Relationship Expert, John Gray share’s these tips about how to avoid fights in your relationship:
8 mistakes MEN make in an argument
1. Aggressive tone or loud voice
Men can care so much about being right that they don’t realize that they often sound threatening and overwhelming.
2. Condescending comments
Phrases like, “Don’t worry about it.” or “It’s not a big deal.” are big mistakes because it does not acknowledge her feelings.
3. Interrupting her with arguments that invalidate her feelings or correct her observations
A typical comment would be “You shouldn’t feel that way.” Instead of taking time to reflect and saying something like, “I understand you think that…”
4. Expressing frustration with the pace of the argument
This is when a man will say in frustration, “Why do we have to go over this again and again.” A better approach is for a man to say, “I have to take a time out so I can better absorb what it is you are saying.”
5. Offering solutions rather than asking more questions
This goes back to everything I teach men. It is such a common pattern for men: rather than listening, they offer solutions. He might think he is being helpful, but to her, he is simply being dismissive.
6. Having to get in the final word
Whatever she says, her man comes back with, “So once again everything has to be the way, everything you want to be such a big deal.” Statements like these often stem from a male’s sense of frustration that his partner has more accomplished verbal skills. Getting in the final word is simply taking a verbal swipe that says, “I refuse to let you think that you have won this argument.”
7. Tit for tat
When she complains, you raise her complaint with more complaints of your own. Chalk it up to a man’s competitive nature, but in truth, it’s no way to make peace and move beyond your argument.
8. Giving in to what she wants, but with the message that you are doing so even though she is being unreasonable
This is no way to make peace. All this approach will accomplish is to set both of you up for future fights.
8 mistakes women make in an argument
1. Raising your voice with emotion
Try to resist the temptation of being accusing, mocking, or sarcastic.
2. Using rhetorical questions
Avoid asking questions like, “How could you say something like that?” Try to express what you do like and accept. For example, “I understand and agree with that, but…”
3. Making generalized complaints
Saying things like “We never spend time together.” or “You’re not doing the things that you said you would do.” are not specific enough for men. In general men do not respond to the abstract as well as the specific. Give examples of what he has done if you want to be heard. Give direction with such comments as, “Let’s plan a date to go out this week.”

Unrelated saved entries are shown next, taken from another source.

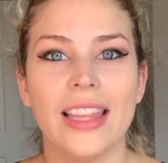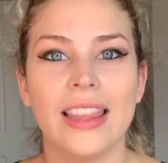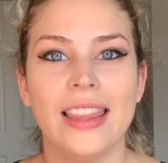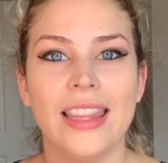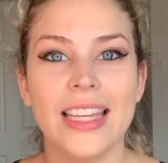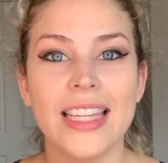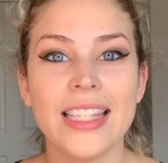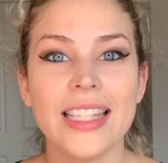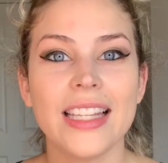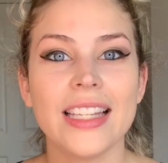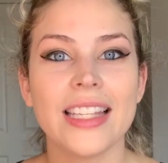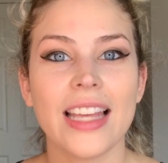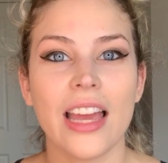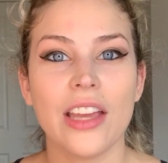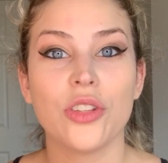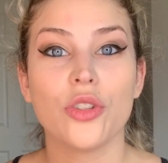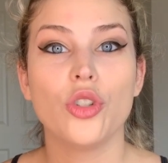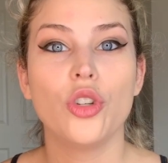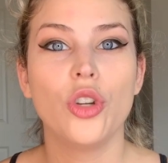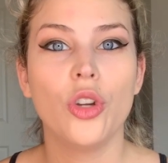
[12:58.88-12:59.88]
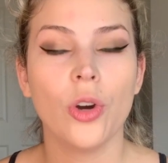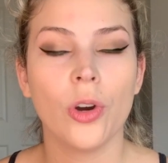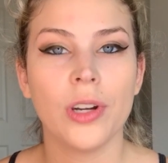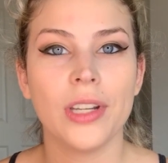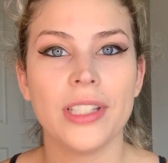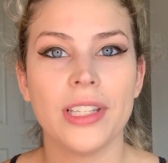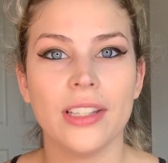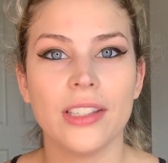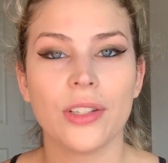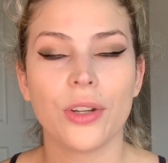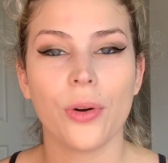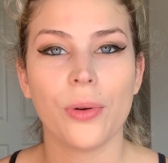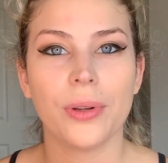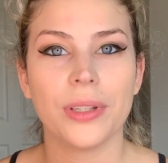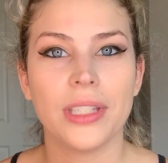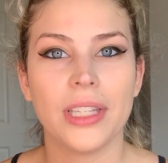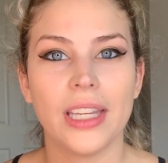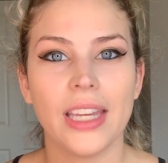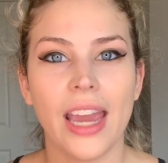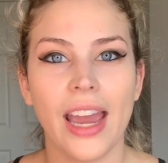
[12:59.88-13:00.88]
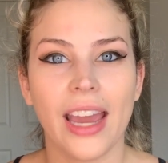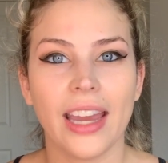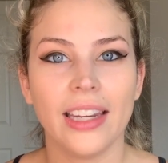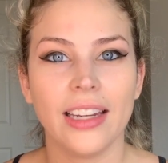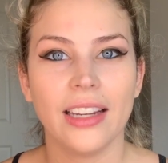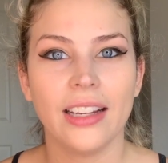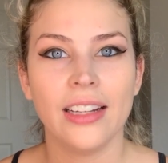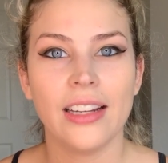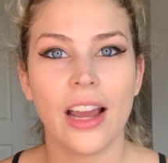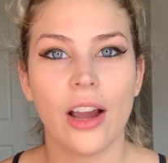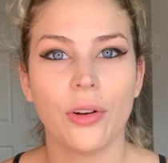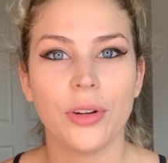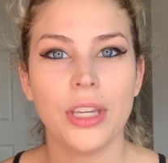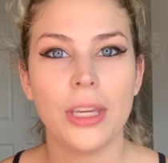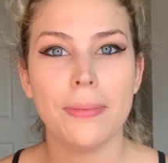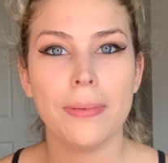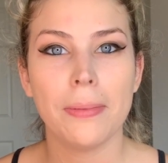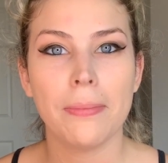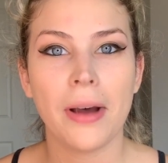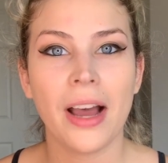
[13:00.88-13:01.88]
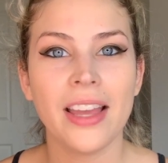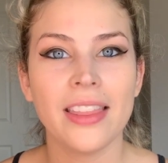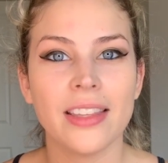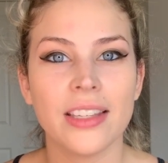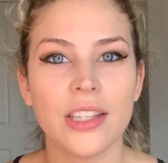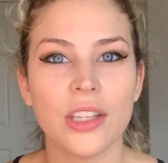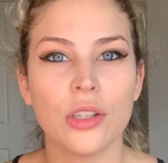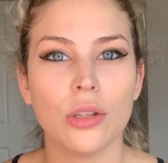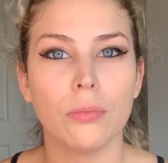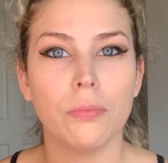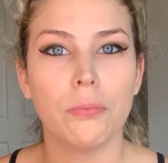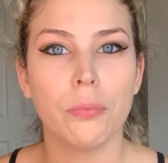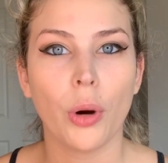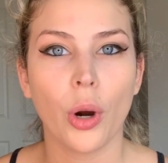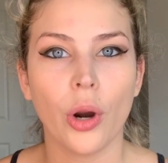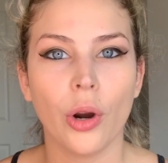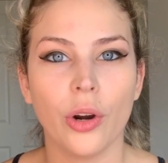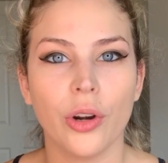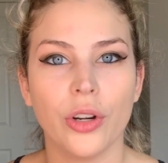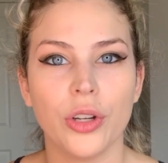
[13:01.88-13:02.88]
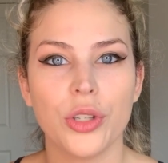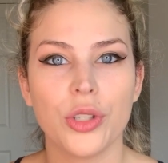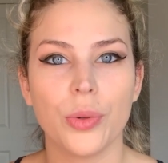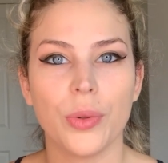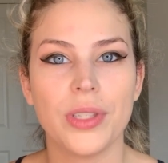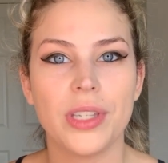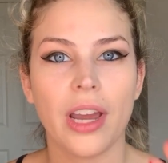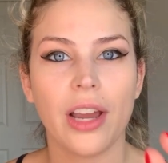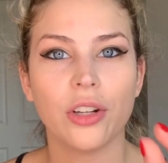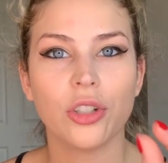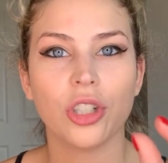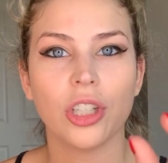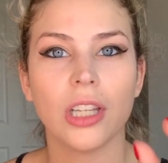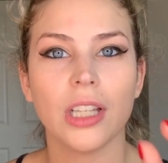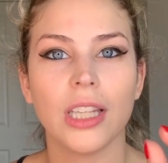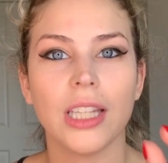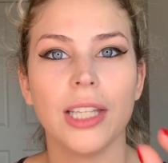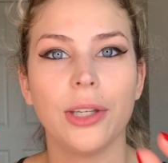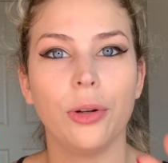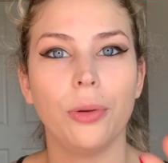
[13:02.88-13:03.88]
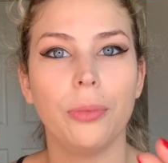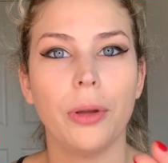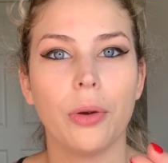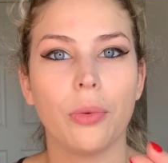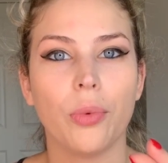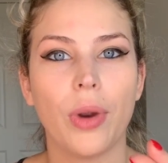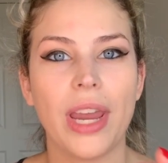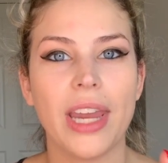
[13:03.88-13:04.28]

This is as good as it's going to get. Now keep in mind, this is a burn, so it's actually a little bit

4. Expecting him to respond like a woman instead of a man.
Try not to say things like “Why can’t you speak from your heart?” or, “You’re not opening up to me.” Try to say things like, “I understand that it is difficult for you to open up about this,” or, “I know you want to solve the problem, but right now I just need you to hear me.”
5. Bringing up old issues
Don’t muddy the waters with past arguments and points of disagreement. Stay with the issue you are dealing with at the moment otherwise you run the risk of having your partner turning off his hearing all together.
6. Comparing him to another man or how he acted in the past
Never compare him to another man unless you want the fight to escalate quickly. Even more confusing for him are comments like, “You used to be so much more affectionate.” Instead make a positive statement and give him a model of behavior you want him to follow. For example, “I love it when you….”
7. Expecting him to make you feel good
Women need to take the responsibility to feel good on their own, especially after a fight or argument. Do not say things like, “Well that doesn’t make me feel any better.” Try instead to say, “I think I’ll take some time for myself and go play some tennis, or do some shopping, or take a walk.”
8. Controlling the conversation.
These are the times when your mate feels like he is facing a tsunami of issues without having a chance to stand up and explain things from his perspective. You’re never going to come to a satisfactory conclusion in any argument until both sides feel they have had a chance to express themselves.